WHAT TO PRODUCE
Each line of the listing must be transcribed exactly, except for the images, which should be excluded.

INPUT
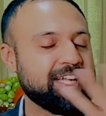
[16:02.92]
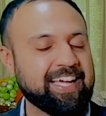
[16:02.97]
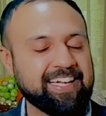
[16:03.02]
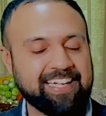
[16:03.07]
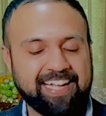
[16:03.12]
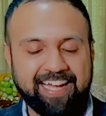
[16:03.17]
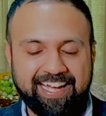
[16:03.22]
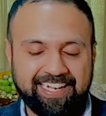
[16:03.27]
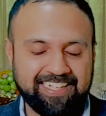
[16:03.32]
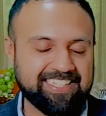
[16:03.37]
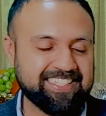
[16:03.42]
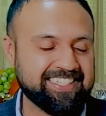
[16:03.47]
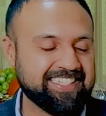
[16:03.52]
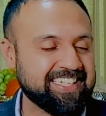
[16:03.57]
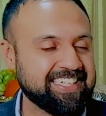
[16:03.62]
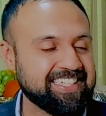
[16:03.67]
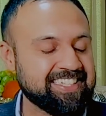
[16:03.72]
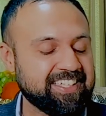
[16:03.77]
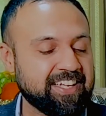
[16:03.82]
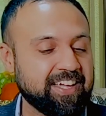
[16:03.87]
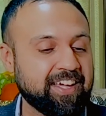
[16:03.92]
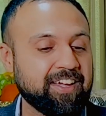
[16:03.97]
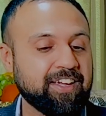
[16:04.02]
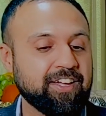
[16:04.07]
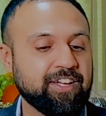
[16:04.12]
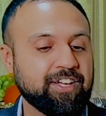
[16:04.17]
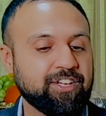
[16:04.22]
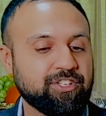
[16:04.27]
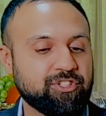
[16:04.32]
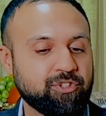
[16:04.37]
and anesthesia
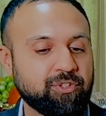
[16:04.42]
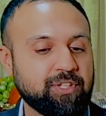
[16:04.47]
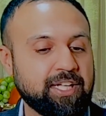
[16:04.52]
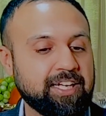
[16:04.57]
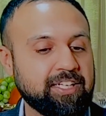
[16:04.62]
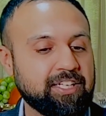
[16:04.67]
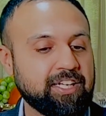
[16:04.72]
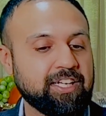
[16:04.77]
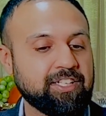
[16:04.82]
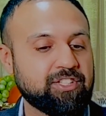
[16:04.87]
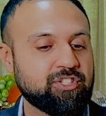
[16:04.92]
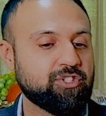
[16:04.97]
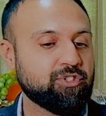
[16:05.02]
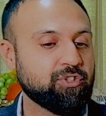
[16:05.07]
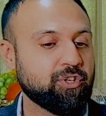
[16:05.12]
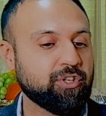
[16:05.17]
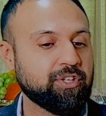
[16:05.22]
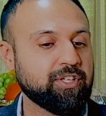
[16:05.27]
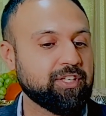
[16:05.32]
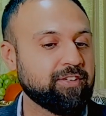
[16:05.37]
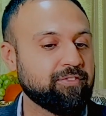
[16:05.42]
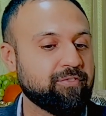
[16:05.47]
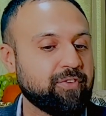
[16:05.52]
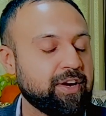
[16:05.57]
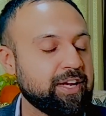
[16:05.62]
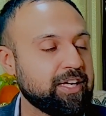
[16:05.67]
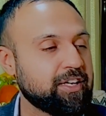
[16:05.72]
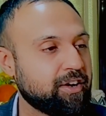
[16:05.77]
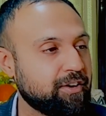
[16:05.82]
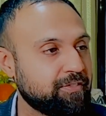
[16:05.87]
so that it's done in a
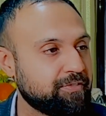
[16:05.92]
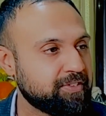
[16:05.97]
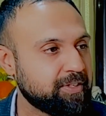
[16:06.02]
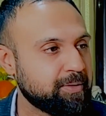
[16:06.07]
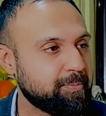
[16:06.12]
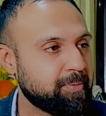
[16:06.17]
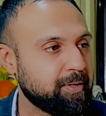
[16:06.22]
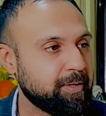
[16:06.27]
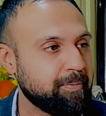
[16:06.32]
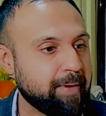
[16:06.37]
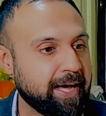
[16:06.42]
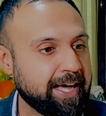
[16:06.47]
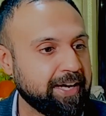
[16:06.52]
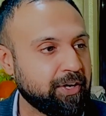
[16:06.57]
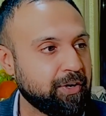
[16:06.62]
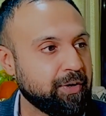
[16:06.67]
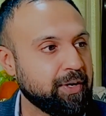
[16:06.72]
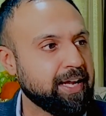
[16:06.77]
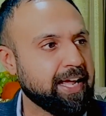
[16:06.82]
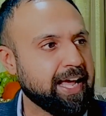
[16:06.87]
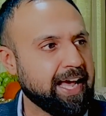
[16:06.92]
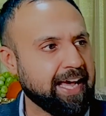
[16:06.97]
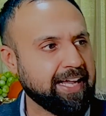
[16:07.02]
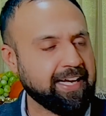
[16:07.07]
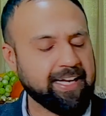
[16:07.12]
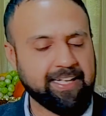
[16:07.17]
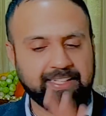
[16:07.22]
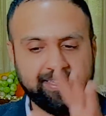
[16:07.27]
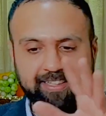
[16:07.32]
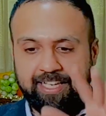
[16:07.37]
very comfortable manner. And
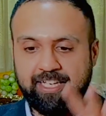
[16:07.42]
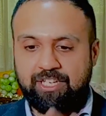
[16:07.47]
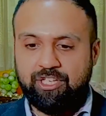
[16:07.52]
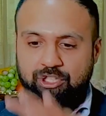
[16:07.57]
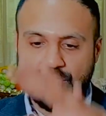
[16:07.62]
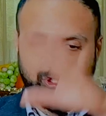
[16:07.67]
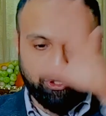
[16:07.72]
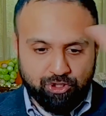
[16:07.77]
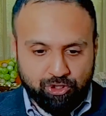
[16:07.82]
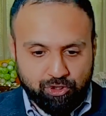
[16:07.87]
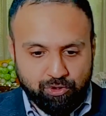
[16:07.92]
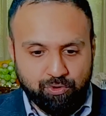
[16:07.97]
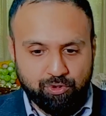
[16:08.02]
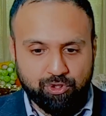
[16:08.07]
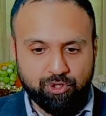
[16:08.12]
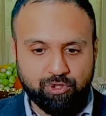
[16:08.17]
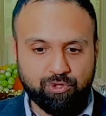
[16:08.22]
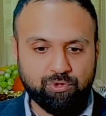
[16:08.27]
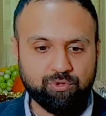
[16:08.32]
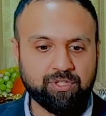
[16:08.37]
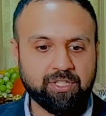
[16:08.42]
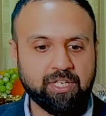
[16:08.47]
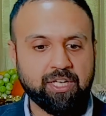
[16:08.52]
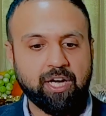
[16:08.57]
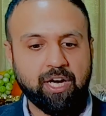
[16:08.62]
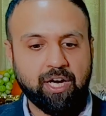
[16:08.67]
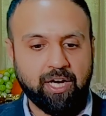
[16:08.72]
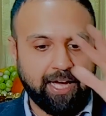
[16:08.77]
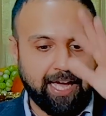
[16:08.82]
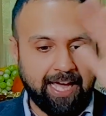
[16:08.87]
I think you do use
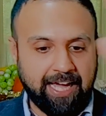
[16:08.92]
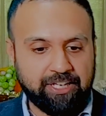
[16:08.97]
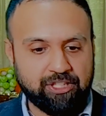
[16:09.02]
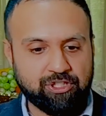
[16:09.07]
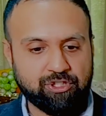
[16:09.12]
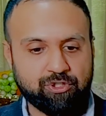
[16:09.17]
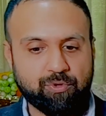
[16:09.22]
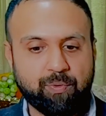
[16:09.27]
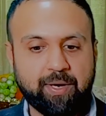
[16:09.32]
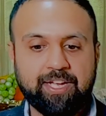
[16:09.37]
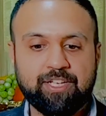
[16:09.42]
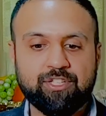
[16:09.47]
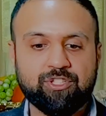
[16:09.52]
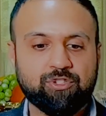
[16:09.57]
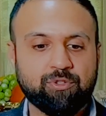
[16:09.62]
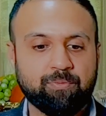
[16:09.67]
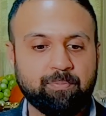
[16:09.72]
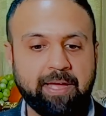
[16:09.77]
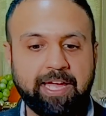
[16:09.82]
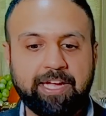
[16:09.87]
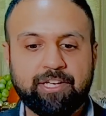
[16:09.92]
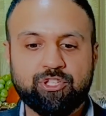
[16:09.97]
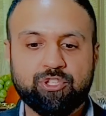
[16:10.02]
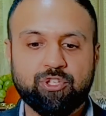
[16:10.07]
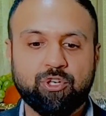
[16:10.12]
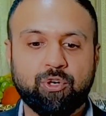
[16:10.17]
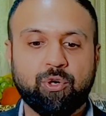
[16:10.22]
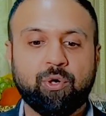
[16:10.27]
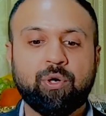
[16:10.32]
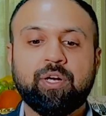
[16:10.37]
x-rays to make
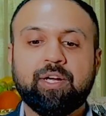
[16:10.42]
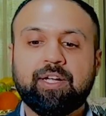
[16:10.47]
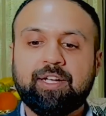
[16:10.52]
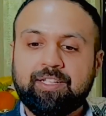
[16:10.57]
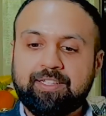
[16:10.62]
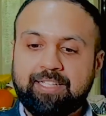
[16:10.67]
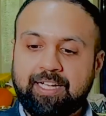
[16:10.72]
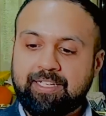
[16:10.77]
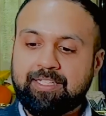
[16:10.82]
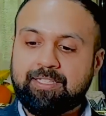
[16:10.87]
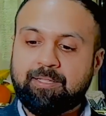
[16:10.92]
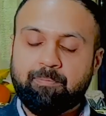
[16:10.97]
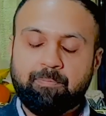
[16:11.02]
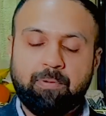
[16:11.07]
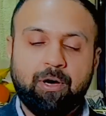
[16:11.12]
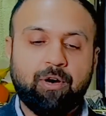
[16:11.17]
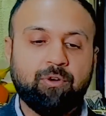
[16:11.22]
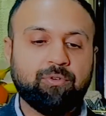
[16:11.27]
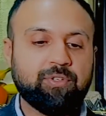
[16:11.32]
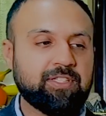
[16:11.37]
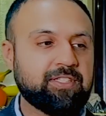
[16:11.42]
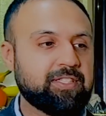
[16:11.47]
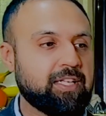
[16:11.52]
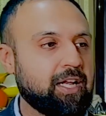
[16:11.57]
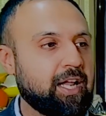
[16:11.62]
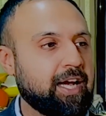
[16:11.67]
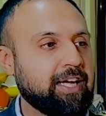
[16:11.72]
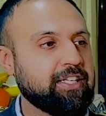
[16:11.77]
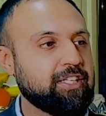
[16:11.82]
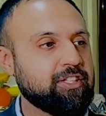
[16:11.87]
sure that the bone is
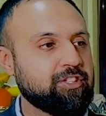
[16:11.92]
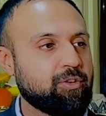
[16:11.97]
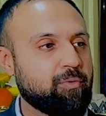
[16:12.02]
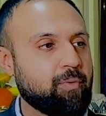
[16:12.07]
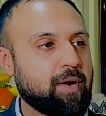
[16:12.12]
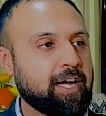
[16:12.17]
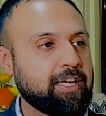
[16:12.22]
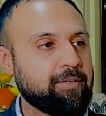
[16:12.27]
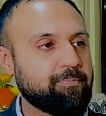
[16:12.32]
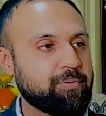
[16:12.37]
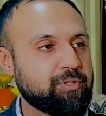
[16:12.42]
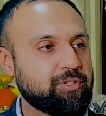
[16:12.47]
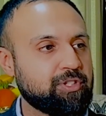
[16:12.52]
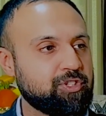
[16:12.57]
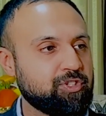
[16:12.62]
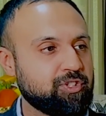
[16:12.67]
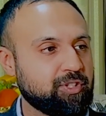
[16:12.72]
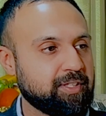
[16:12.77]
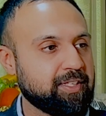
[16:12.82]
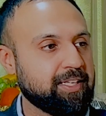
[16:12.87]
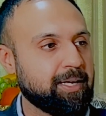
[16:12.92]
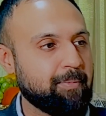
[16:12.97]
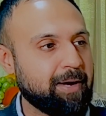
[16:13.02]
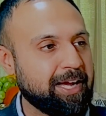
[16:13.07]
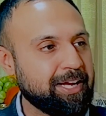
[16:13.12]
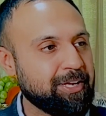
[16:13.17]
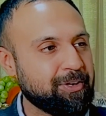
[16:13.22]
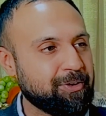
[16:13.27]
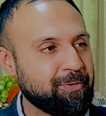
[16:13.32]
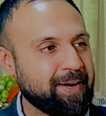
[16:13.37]
aligned in the right position. Am
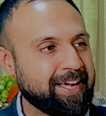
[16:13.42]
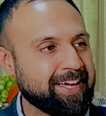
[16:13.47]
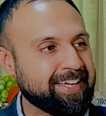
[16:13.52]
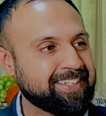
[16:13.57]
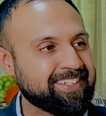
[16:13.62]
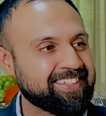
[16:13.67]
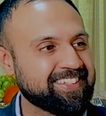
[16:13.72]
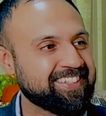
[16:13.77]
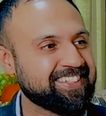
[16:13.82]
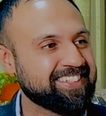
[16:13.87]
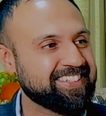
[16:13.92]
I correct?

YOUR SOLUTION
[16:02.92]
[16:02.97]
[16:03.02]
[16:03.07]
[16:03.12]
[16:03.17]
[16:03.22]
[16:03.27]
[16:03.32]
[16:03.37]
[16:03.42]
[16:03.47]
[16:03.52]
[16:03.57]
[16:03.62]
[16:03.67]
[16:03.72]
[16:03.77]
[16:03.82]
[16:03.87]
[16:03.92]
[16:03.97]
[16:04.02]
[16:04.07]
[16:04.12]
[16:04.17]
[16:04.22]
[16:04.27]
[16:04.32]
[16:04.37]
and anesthesia
[16:04.42]
[16:04.47]
[16:04.52]
[16:04.57]
[16:04.62]
[16:04.67]
[16:04.72]
[16:04.77]
[16:04.82]
[16:04.87]
[16:04.92]
[16:04.97]
[16:05.02]
[16:05.07]
[16:05.12]
[16:05.17]
[16:05.22]
[16:05.27]
[16:05.32]
[16:05.37]
[16:05.42]
[16:05.47]
[16:05.52]
[16:05.57]
[16:05.62]
[16:05.67]
[16:05.72]
[16:05.77]
[16:05.82]
[16:05.87]
so that it's done in a
[16:05.92]
[16:05.97]
[16:06.02]
[16:06.07]
[16:06.12]
[16:06.17]
[16:06.22]
[16:06.27]
[16:06.32]
[16:06.37]
[16:06.42]
[16:06.47]
[16:06.52]
[16:06.57]
[16:06.62]
[16:06.67]
[16:06.72]
[16:06.77]
[16:06.82]
[16:06.87]
[16:06.92]
[16:06.97]
[16:07.02]
[16:07.07]
[16:07.12]
[16:07.17]
[16:07.22]
[16:07.27]
[16:07.32]
[16:07.37]
very comfortable manner. And
[16:07.42]
[16:07.47]
[16:07.52]
[16:07.57]
[16:07.62]
[16:07.67]
[16:07.72]
[16:07.77]
[16:07.82]
[16:07.87]
[16:07.92]
[16:07.97]
[16:08.02]
[16:08.07]
[16:08.12]
[16:08.17]
[16:08.22]
[16:08.27]
[16:08.32]
[16:08.37]
[16:08.42]
[16:08.47]
[16:08.52]
[16:08.57]
[16:08.62]
[16:08.67]
[16:08.72]
[16:08.77]
[16:08.82]
[16:08.87]
I think you do use
[16:08.92]
[16:08.97]
[16:09.02]
[16:09.07]
[16:09.12]
[16:09.17]
[16:09.22]
[16:09.27]
[16:09.32]
[16:09.37]
[16:09.42]
[16:09.47]
[16:09.52]
[16:09.57]
[16:09.62]
[16:09.67]
[16:09.72]
[16:09.77]
[16:09.82]
[16:09.87]
[16:09.92]
[16:09.97]
[16:10.02]
[16:10.07]
[16:10.12]
[16:10.17]
[16:10.22]
[16:10.27]
[16:10.32]
[16:10.37]
x-rays to make
[16:10.42]
[16:10.47]
[16:10.52]
[16:10.57]
[16:10.62]
[16:10.67]
[16:10.72]
[16:10.77]
[16:10.82]
[16:10.87]
[16:10.92]
[16:10.97]
[16:11.02]
[16:11.07]
[16:11.12]
[16:11.17]
[16:11.22]
[16:11.27]
[16:11.32]
[16:11.37]
[16:11.42]
[16:11.47]
[16:11.52]
[16:11.57]
[16:11.62]
[16:11.67]
[16:11.72]
[16:11.77]
[16:11.82]
[16:11.87]
sure that the bone is
[16:11.92]
[16:11.97]
[16:12.02]
[16:12.07]
[16:12.12]
[16:12.17]
[16:12.22]
[16:12.27]
[16:12.32]
[16:12.37]
[16:12.42]
[16:12.47]
[16:12.52]
[16:12.57]
[16:12.62]
[16:12.67]
[16:12.72]
[16:12.77]
[16:12.82]
[16:12.87]
[16:12.92]
[16:12.97]
[16:13.02]
[16:13.07]
[16:13.12]
[16:13.17]
[16:13.22]
[16:13.27]
[16:13.32]
[16:13.37]
aligned in the right position. Am
[16:13.42]
[16:13.47]
[16:13.52]
[16:13.57]
[16:13.62]
[16:13.67]
[16:13.72]
[16:13.77]
[16:13.82]
[16:13.87]
[16:13.92]
I correct?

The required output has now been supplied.